The backlash against Anthropic’s ad misses something bigger.

AI For Business


Ironically, the latest ad was meant to show the opposite. That means Anthropic is listening. The testimonials came from people the company interviewed during its U.S. roadshow last spring as part of a broader effort that surveyed more than 120,000 people in 159 countries. Daniela Amodei, Anthropic’s president, told TIME in a recent interview that the campaign is “not only because people’s thoughts and feelings and worries and excitement and concerns about AI are very legitimate, but also because as a company and at Anthropic (one of the leaders in actually training these models and building this technology)” “This is the culmination of the work we’ve done so far, basically around this concept, which is what we really want to hear.” (Anthropic did not provide comments for this article at the time of publication.)
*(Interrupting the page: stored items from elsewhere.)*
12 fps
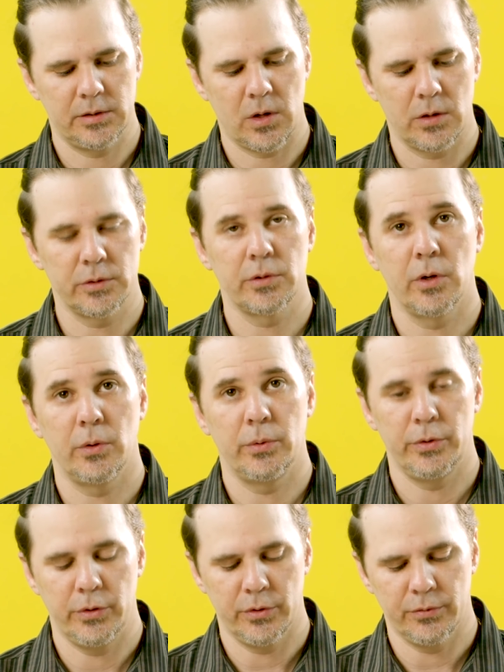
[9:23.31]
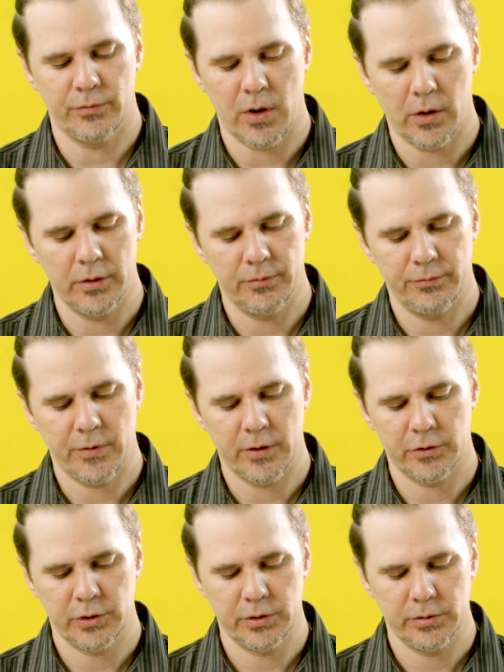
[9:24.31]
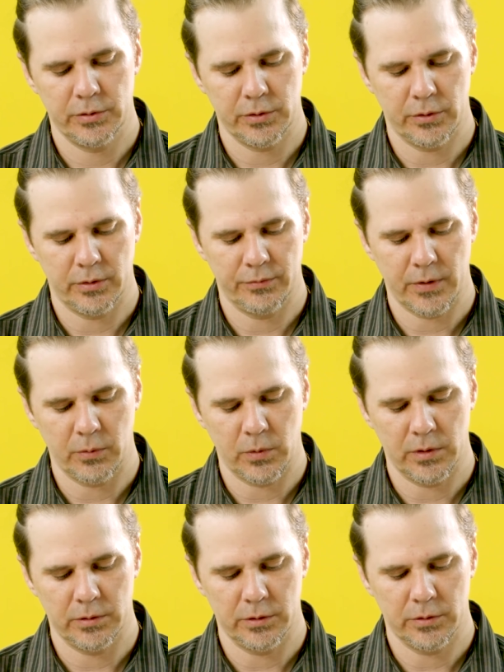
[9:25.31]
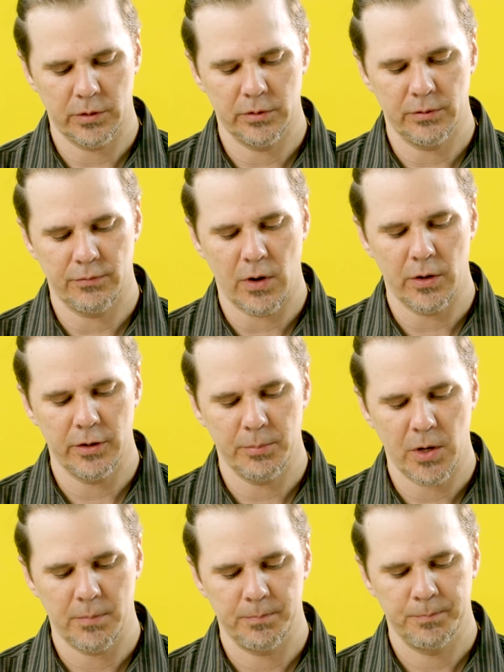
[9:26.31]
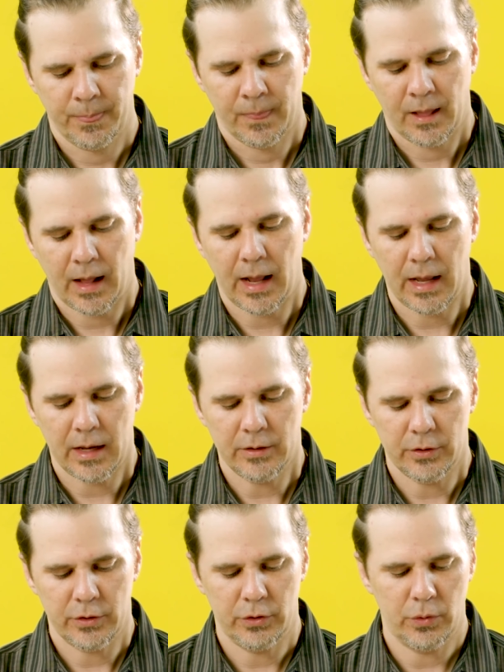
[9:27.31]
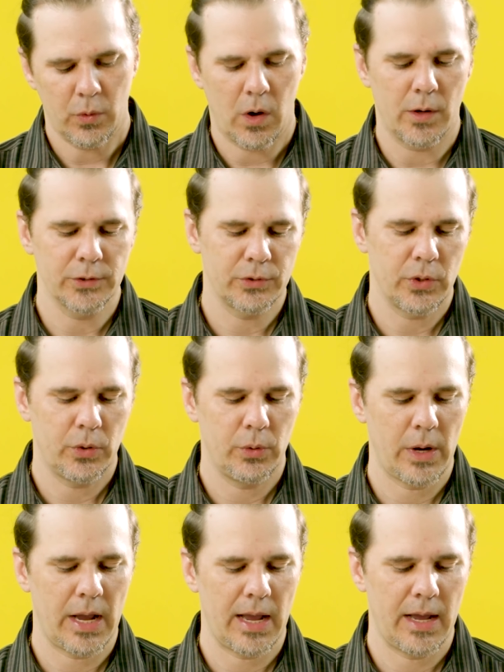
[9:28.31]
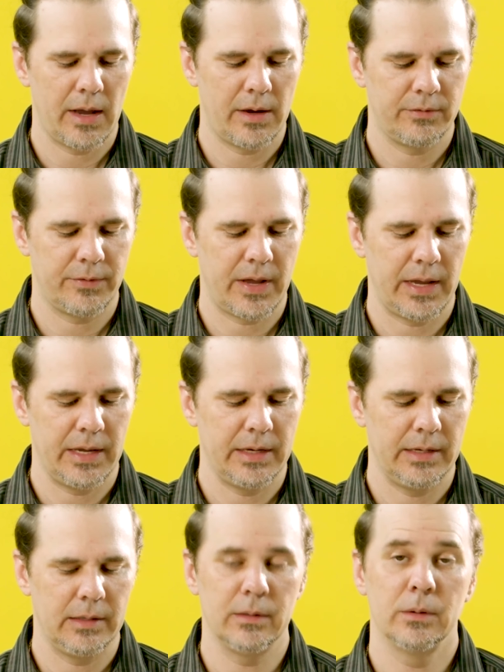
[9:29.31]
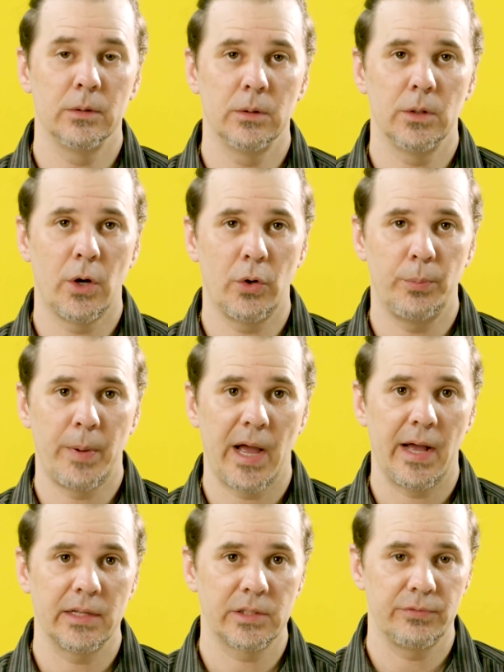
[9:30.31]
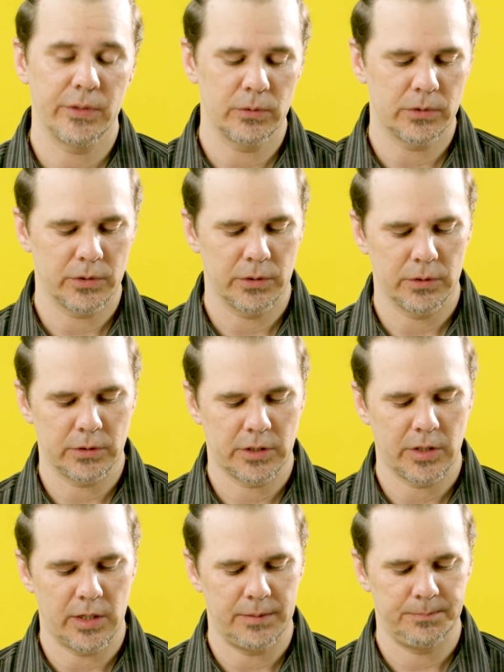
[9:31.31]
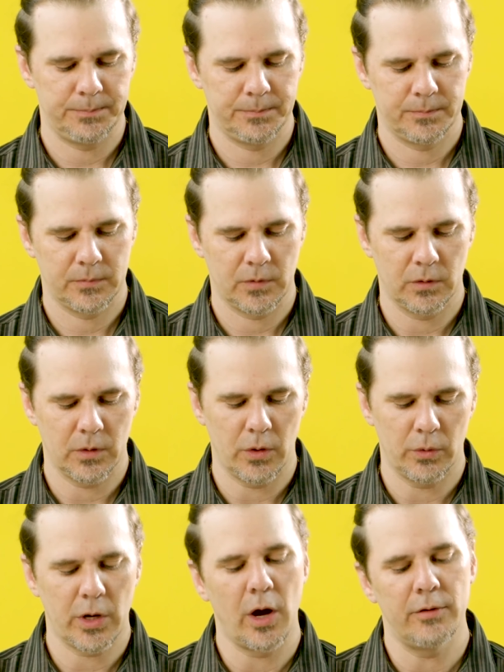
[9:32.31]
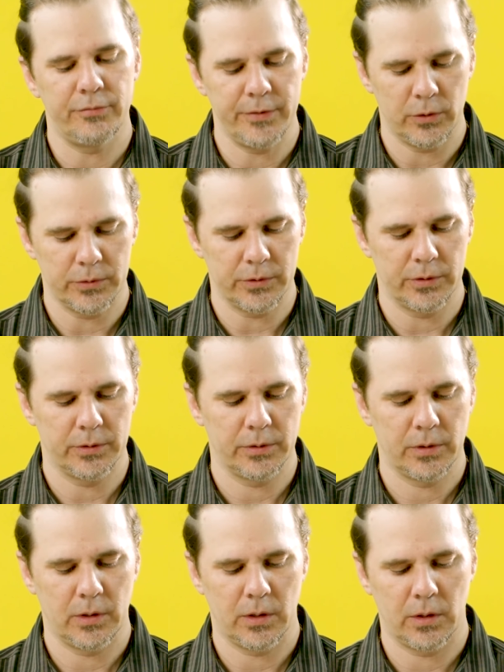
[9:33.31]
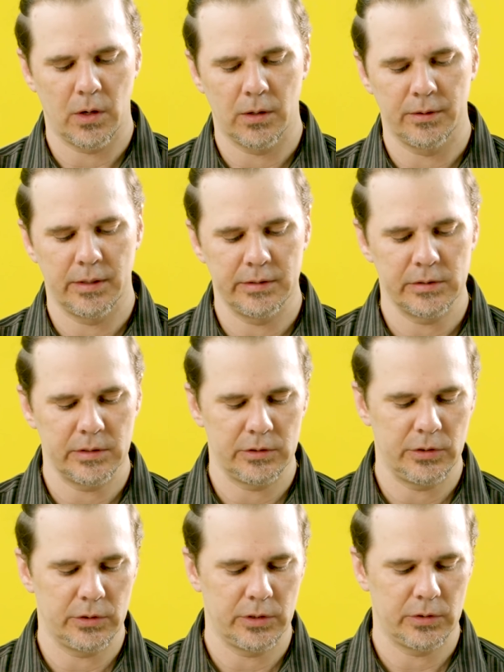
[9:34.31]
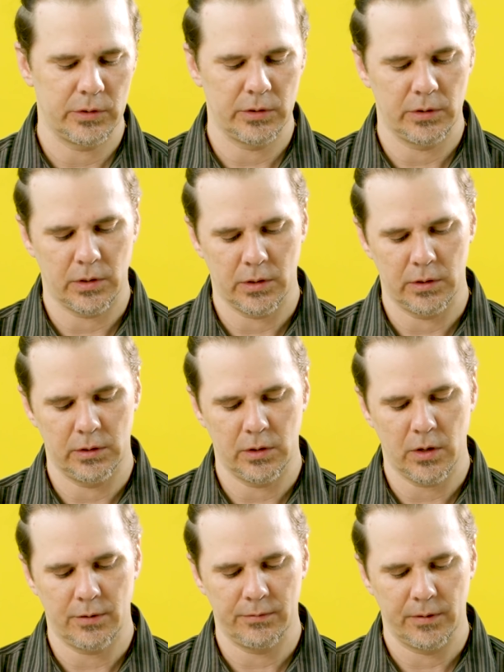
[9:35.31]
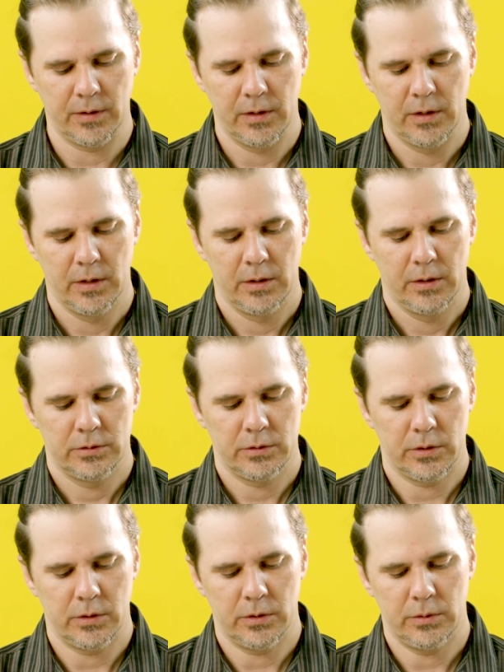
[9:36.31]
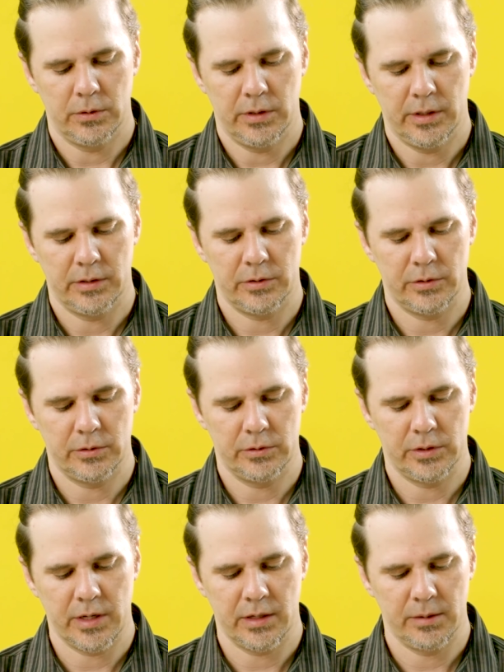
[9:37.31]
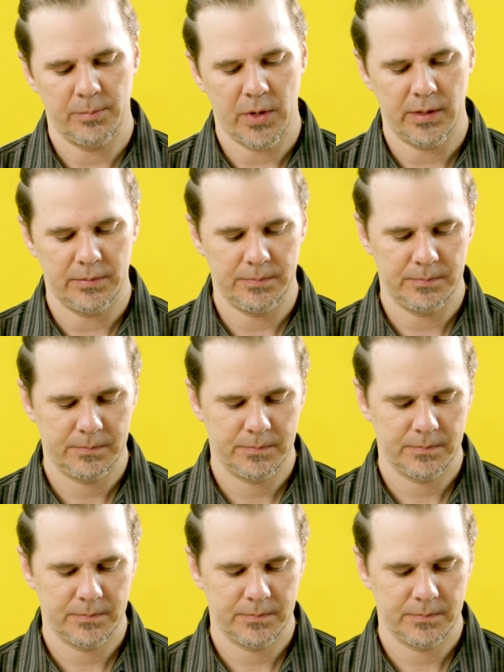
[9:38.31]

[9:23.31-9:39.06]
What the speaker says: is also your volume function, so if I wanted to turn the volume up. And you also have a low pass filter low cut filter on this that you can turn on and off. So you hit your setting button.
The controversy the ad has sparked is a symptom of a deeper rift. Warnings from the AI ​​industry about the risks of AI are often dismissed as mere marketing. For example, when Anthropic chose not to release Mythos Preview because it was too risky to expose its cybersecurity features, the government took that warning seriously. However, many of the people did not do so. Critics treated the announcement as a sophisticated marketing stunt. That said, hackers used a weaker version of Claude to steal 150 gigabytes of data from the Mexican government two months ago, making Mythos Preview significantly more powerful by independent measurements.